Een waardering voor de schoonheid in de natuur spreekt uit het werk van beide kunstenaars. Ook als Escher, na zijn opleiding, in de jaren 20 naar Italië vertrekt en hij zich verder ontwikkelt, blijft de natuur zijn aandacht trekken. Niet alleen de Italiaanse bergen, maar ook uitstapjes naar de zee en het strand zijn hem dierbaar. In tegenstelling tot Escher reist De Graag weinig en ze haalt vooral inspiratie uit de directe omgeving van het dorp waar zij woont. In haar atelier legt ze een kleine biologische verzameling aan. Opvallend genoeg worden de kunstenaars in hun liefde voor het kleine aangetrokken tot soortgelijke wezens. Mooie voorbeelden zijn de door hen afgebeelde nautilus en de kokkel. Geen schelpen – waar de later bedachte titels wel op lijken te wijzen – maar dieren waarvan de schelpen onderdeel zijn van hun anatomie. Voor deze diertjes dient de schelp dus als een vast huis dat ze niet kunnen verruilen voor een ander. Op het gebied van schelpen heeft Julie de Graag een deskundige in de familie, namelijk haar zus Maria, die een verzamelreis langs de Pacifische kust van Zuid-Amerika maakte. Deze nautilusschelp is afkomstig uit tropische wateren.
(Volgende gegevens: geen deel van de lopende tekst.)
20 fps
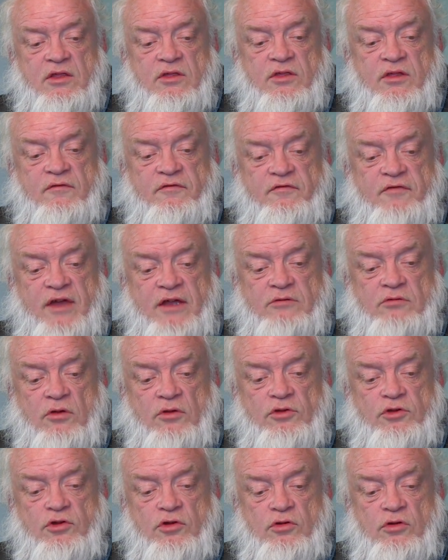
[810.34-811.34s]
The
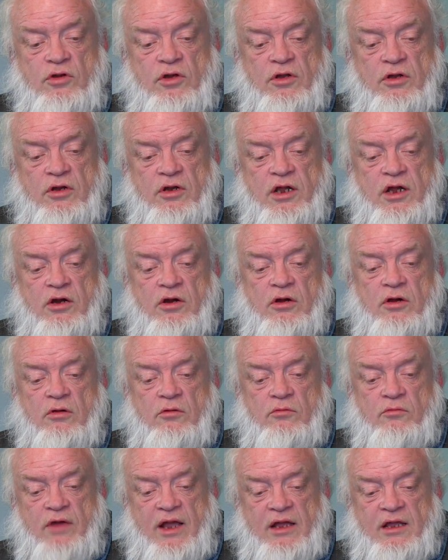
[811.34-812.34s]
Federal Nuclear
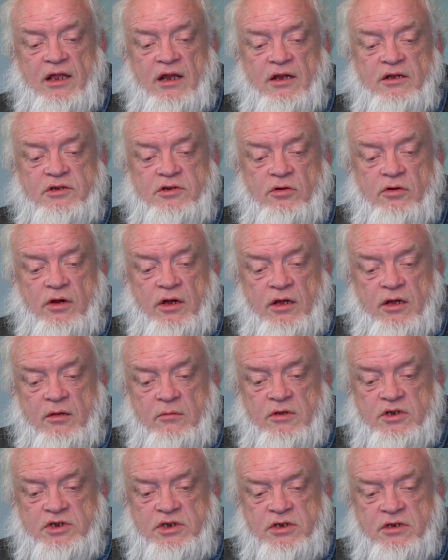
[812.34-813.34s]
Regulatory
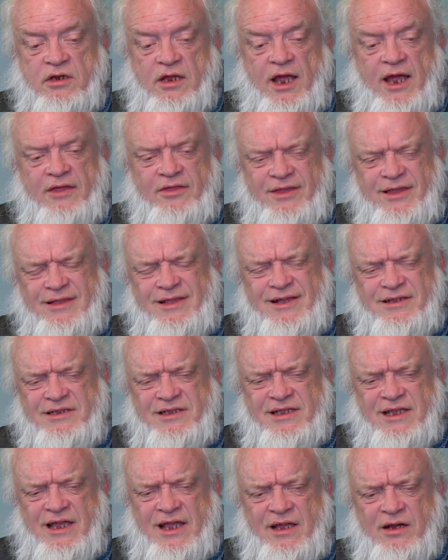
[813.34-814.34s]
Commission, I think
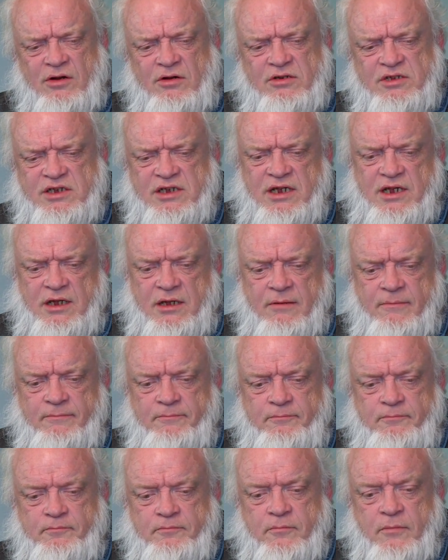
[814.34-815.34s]
that's the NRC,
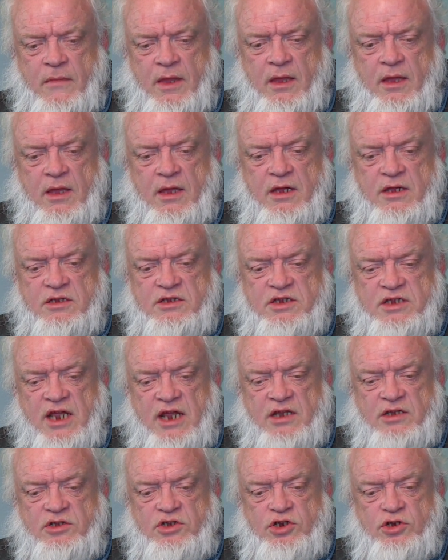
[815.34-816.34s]

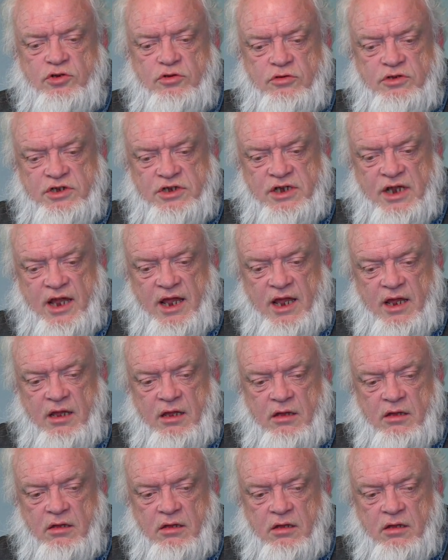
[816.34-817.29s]
said Tuesday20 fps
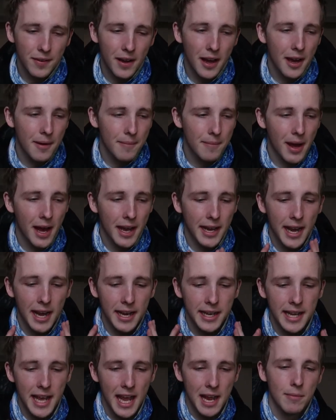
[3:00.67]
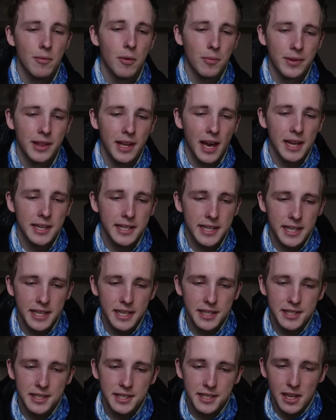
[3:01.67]
Um, I kind of came up with the
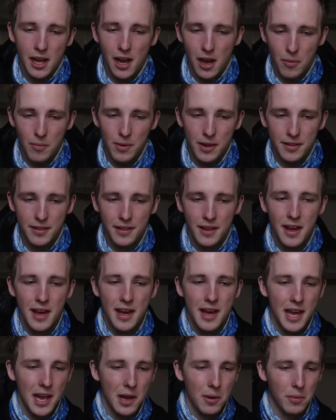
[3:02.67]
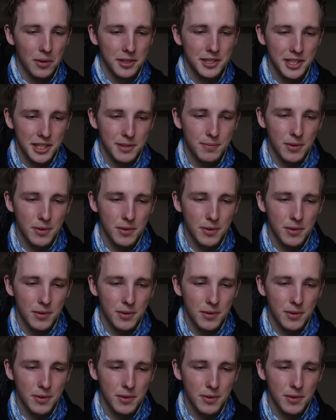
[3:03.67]
idea to start with. It wasn't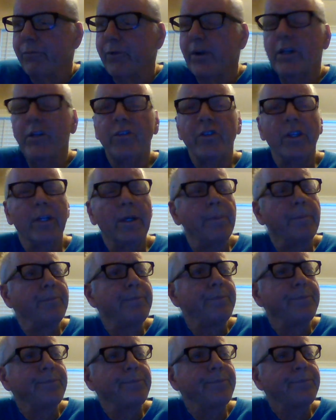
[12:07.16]
friendship.
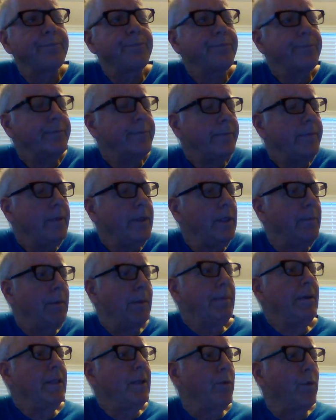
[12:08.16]

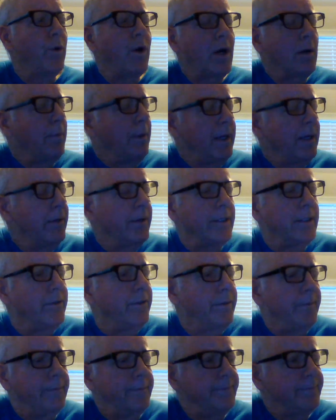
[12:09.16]
Maybe in the wrong
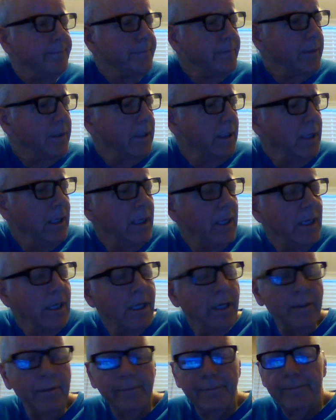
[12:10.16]
marriage.
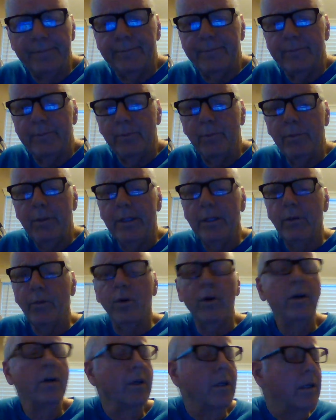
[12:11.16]
you may be in the
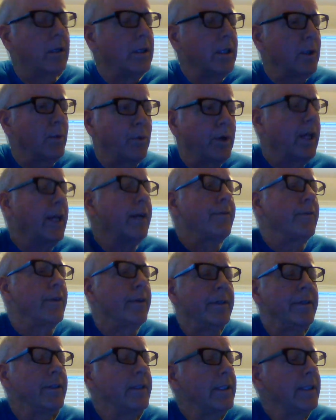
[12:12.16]
wrong car,
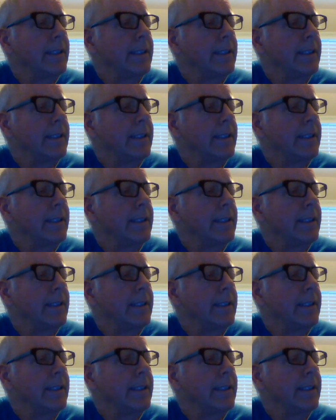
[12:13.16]
whatever.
Het zou goed kunnen dat ze deze schelp van haar zus heeft gekregen.******
In het vroege werk van M.C. Escher en in dat van Julie de Graag is hun aandacht voor alledaagse onderwerpen goed zichtbaar. Ze zien de natuurlijke schoonheid van de wereld om hen heen en vertalen deze fascinatie naar krachtige prenten. In de tentoonstelling staan thema’s als natuur, portretten, dieren, maar ook hun verkozen techniek centraal. De tentoonstelling met prenten en tekeningen uit de collectie van Kunstmuseum Den Haag laat zo een nieuw licht schijnen op deze geniale grafici.
Bronvermelding
* Haags Gemeentearchief, 0335-01 Ambtenaar van de burgerlijke stand van de gemeente ’s-Gravenhage, inv.nr. 654, aktenr. 667. Archiefonderzoek door Babs van Eijk
** Haags Gemeentearchief, 0058-01 Academie van Beeldende Kunsten, 1889, inv.nr. 458. Archiefonderzoek door Babs van Eijk
*** Haags Gemeentearchief, 0836-01 Familie Bremmer, inv.nr. 1-0007. Brief van Julie de Graag aan H.P. Bremmer, 30 mei 1916
**** A. de Ranitz, ‘Bij het werk van Julie de Graag’, Maandblad voor Beeldende Kunsten 4 (1927), p. 227; J.P. Hinrichs, Bremmerianen. Julie de Graag en haar kring: tien kunstenaressen in Den Haag en Laren, Leiden 2024, p. 77
***** Haags Gemeentearchief, 0836-01 Familie Bremmer, inv.nr. 1-0006. Brief van Anna Egter van Wissekerke aan H.P. Bremmer, 2 augustus 1916
****** K.J. Mienis, ‘De Gezusters M.J. en A.J. de Graag: een schelpen verzamelaarster en een kunstenares’, Correspondentieblad NMV 323 (2001) 1, pp. 107-108Alle getoonde prenten zijn afkomstig van de collectie Kunstmuseum Den Haag. De prent met de titel Zittende poes is een langdurig bruikleen van de Wibbina-Stichting.